Total motility (TM) decreased in 10 µM Etomoxir (Con=22.4±2.4% vs Eto10=17.1±2.1%, p<0.01). Total, progressive (PM), and rapid (RM) motility were decreased in 100 µM Etomoxir (TM: Con=22.4±2.4% vs Eto100=14.6±1.5% (p< 0.01); PM: Con=8.6±2.3% vs Eto100=3.1±0.9% (p<0.05); RM: Con=15.2±2.1% vs Eto100=5.8±1.2% (p<0.01)). Sperm viability (61±2.0%) and lipid peroxidation (50.1±2.5%) were not affected by either treatment.
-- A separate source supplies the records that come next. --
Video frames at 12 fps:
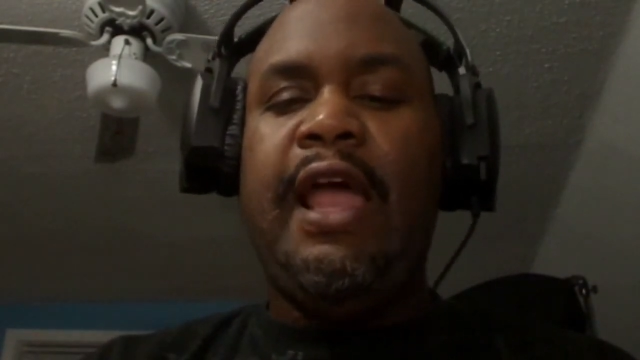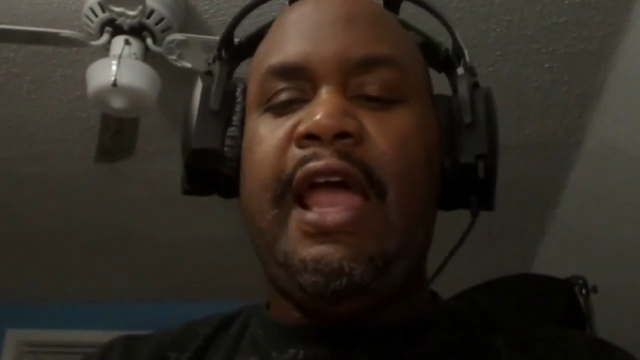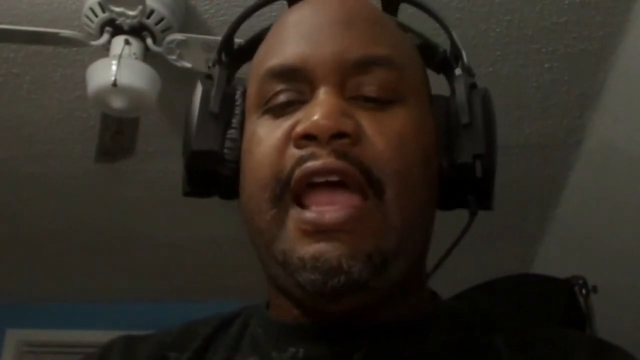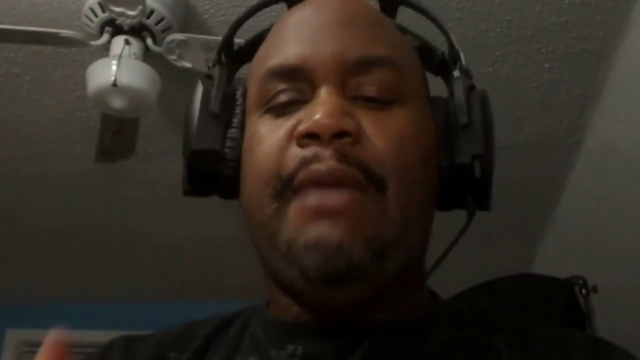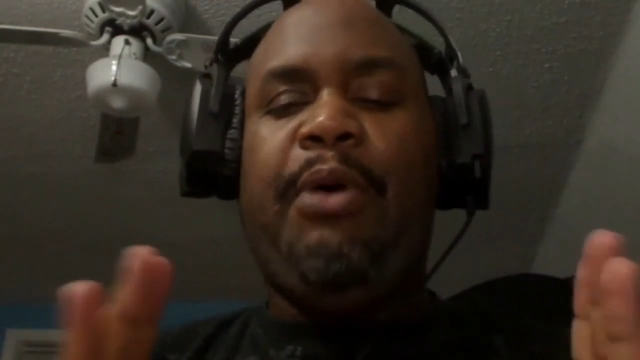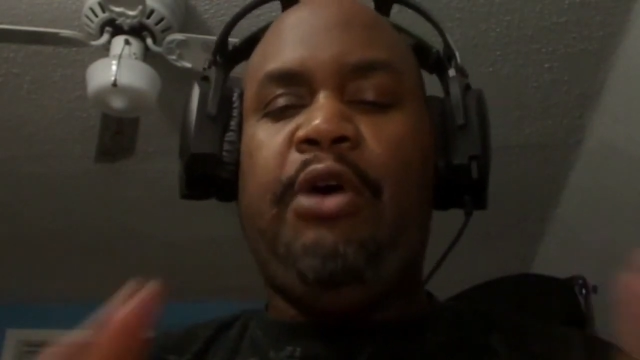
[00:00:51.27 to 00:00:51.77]

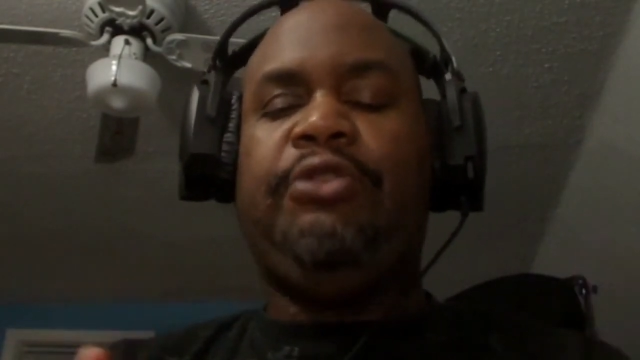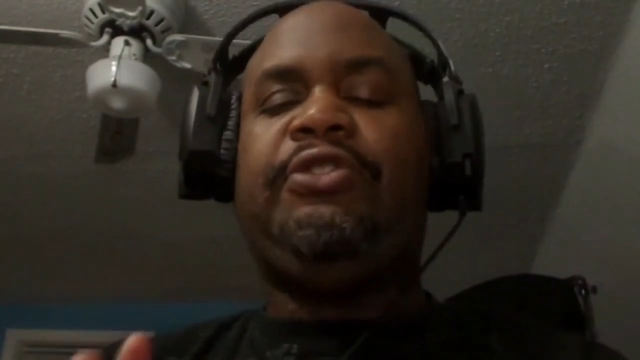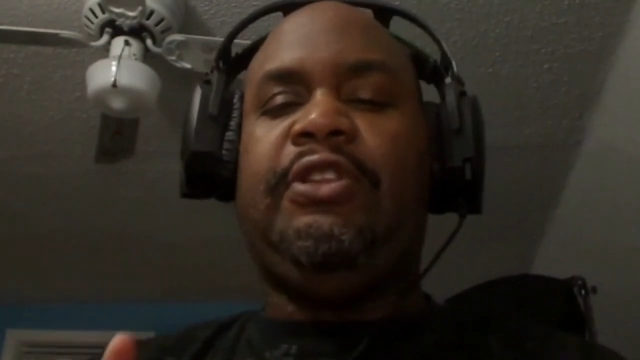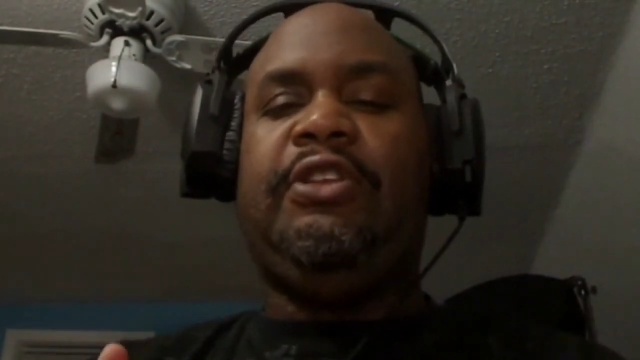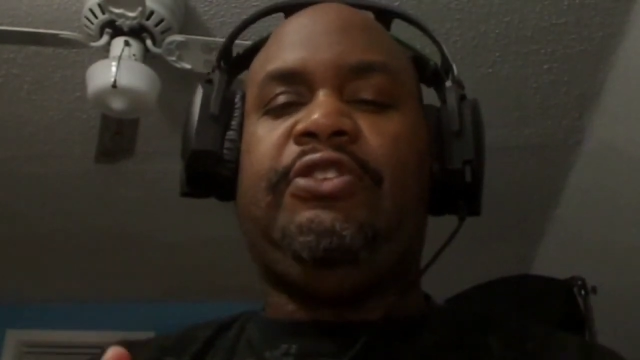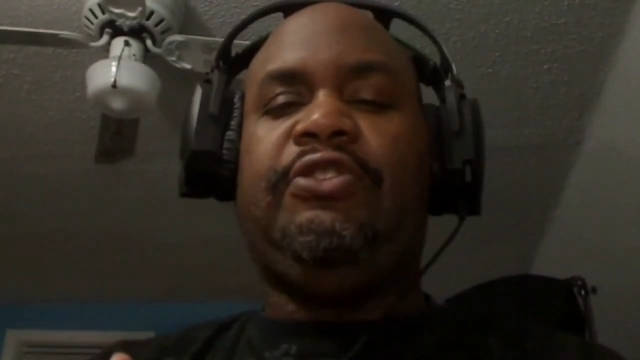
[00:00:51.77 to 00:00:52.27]
and posted
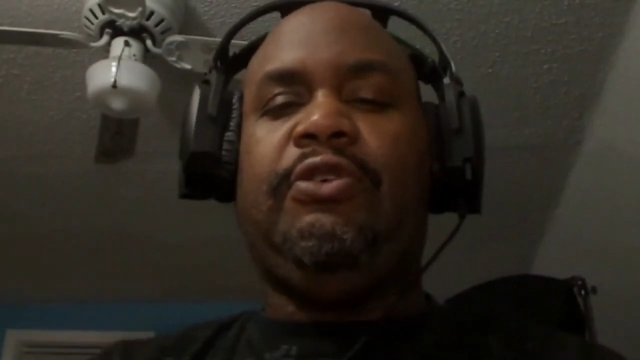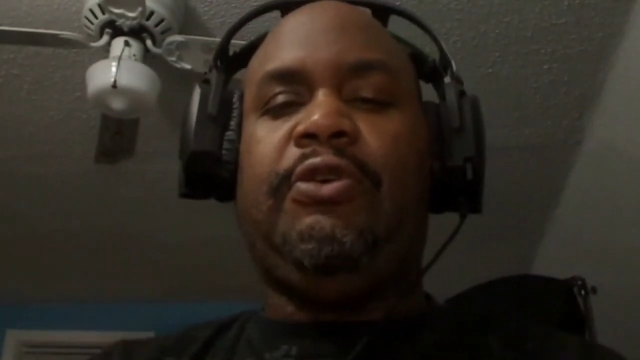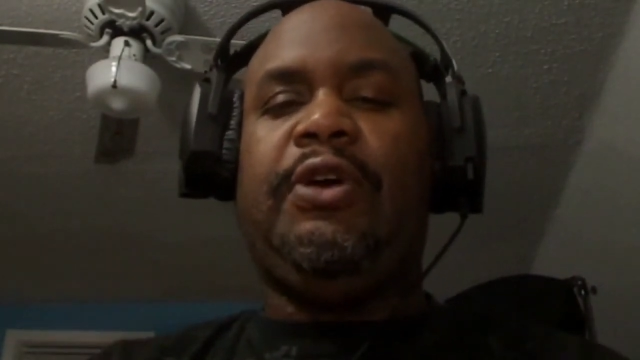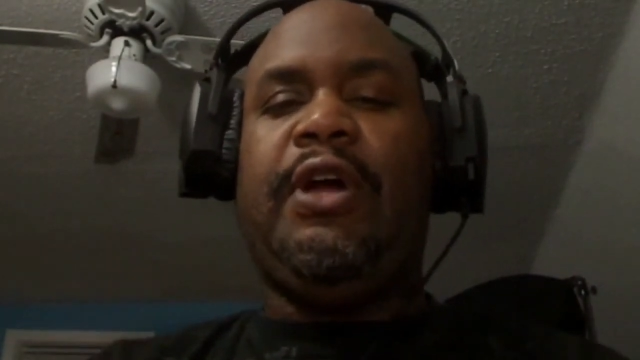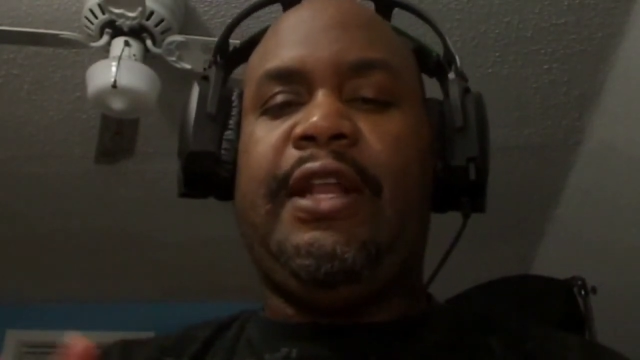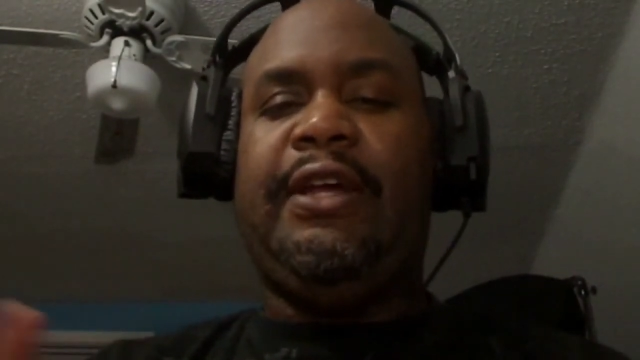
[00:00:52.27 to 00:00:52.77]
this story
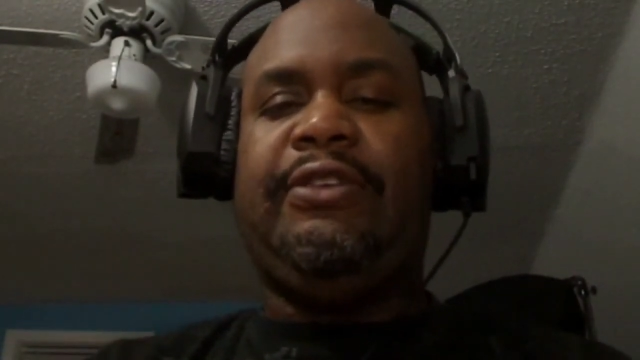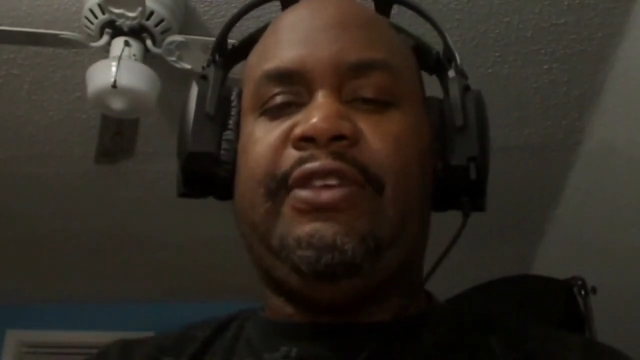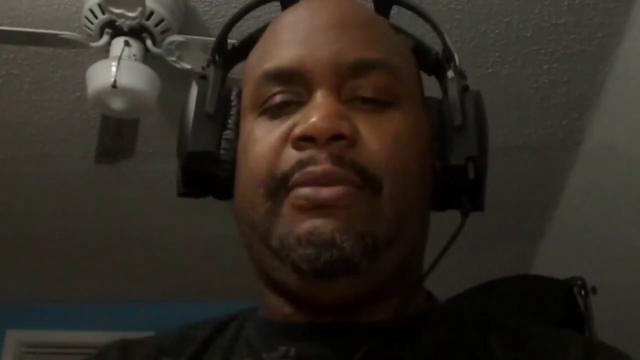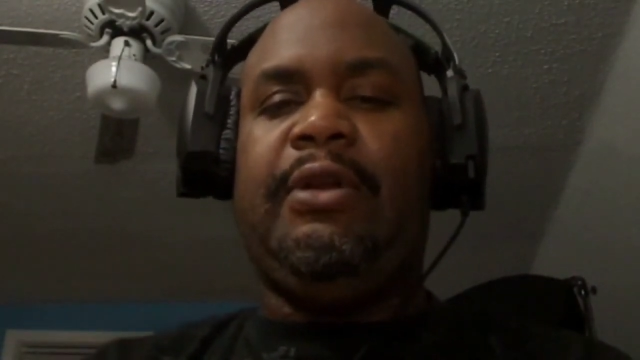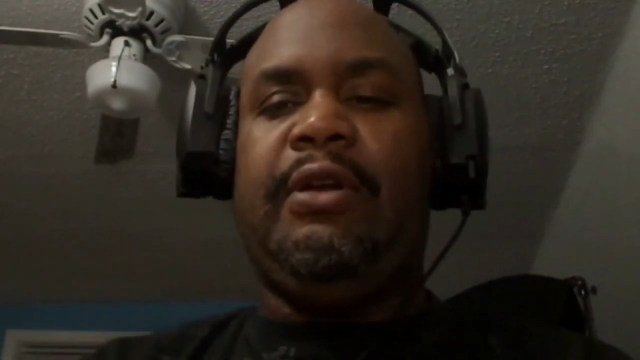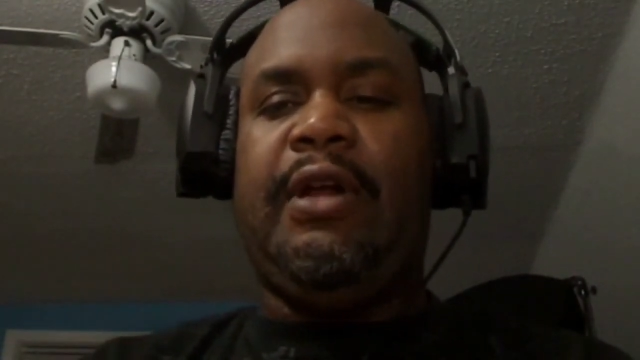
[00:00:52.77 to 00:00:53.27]
on
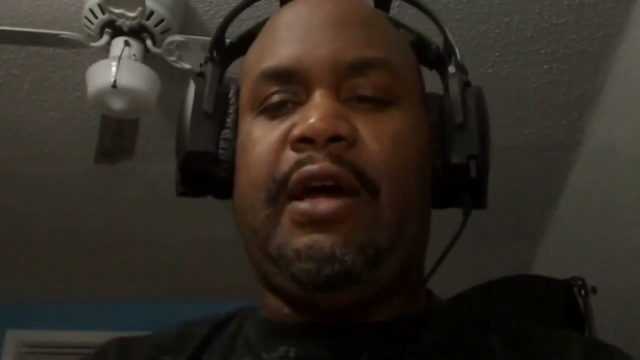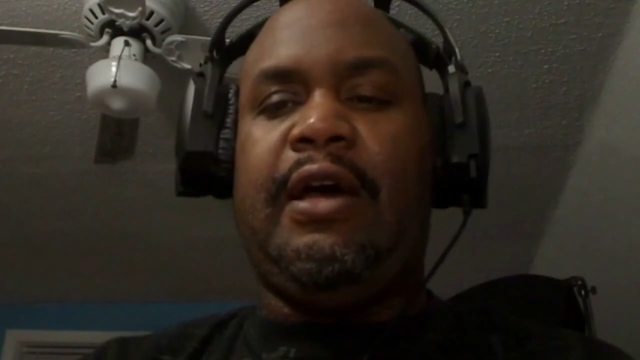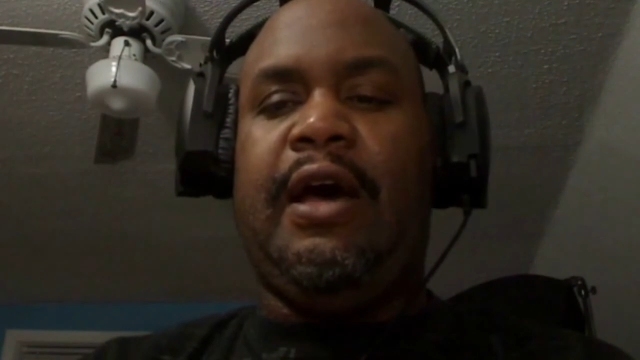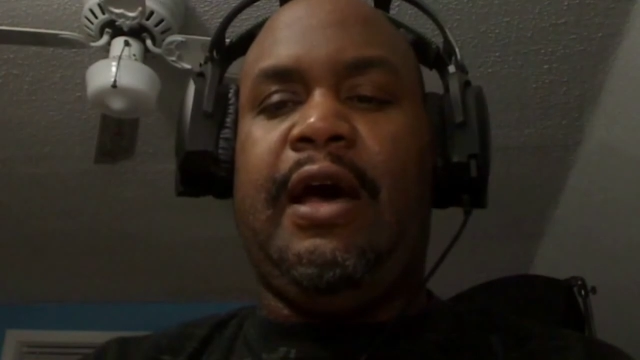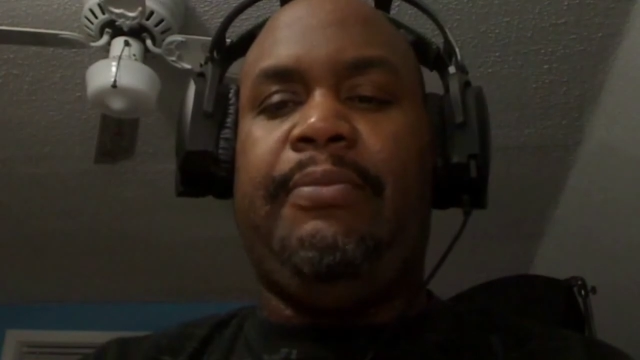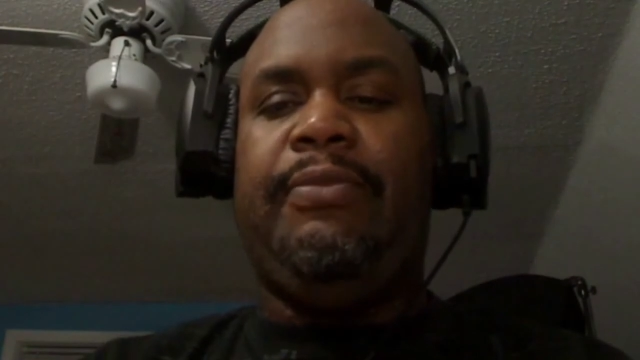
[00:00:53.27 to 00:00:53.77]
Examiner.com.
Inhibition of fatty acid ß-oxidation resulted in significantly decreased sperm motility without effects on viability or lipid oxidative damage, suggesting that ß-oxidation contributes to energy production by ejaculated stallion spermatozoa. Fatty acids may be able to provide an additional source of energy for supporting motility of stallion spermatozoa, and the effects of increased fatty acid utilisation on sperm survival and motility during in vitro storage should be examined in future studies.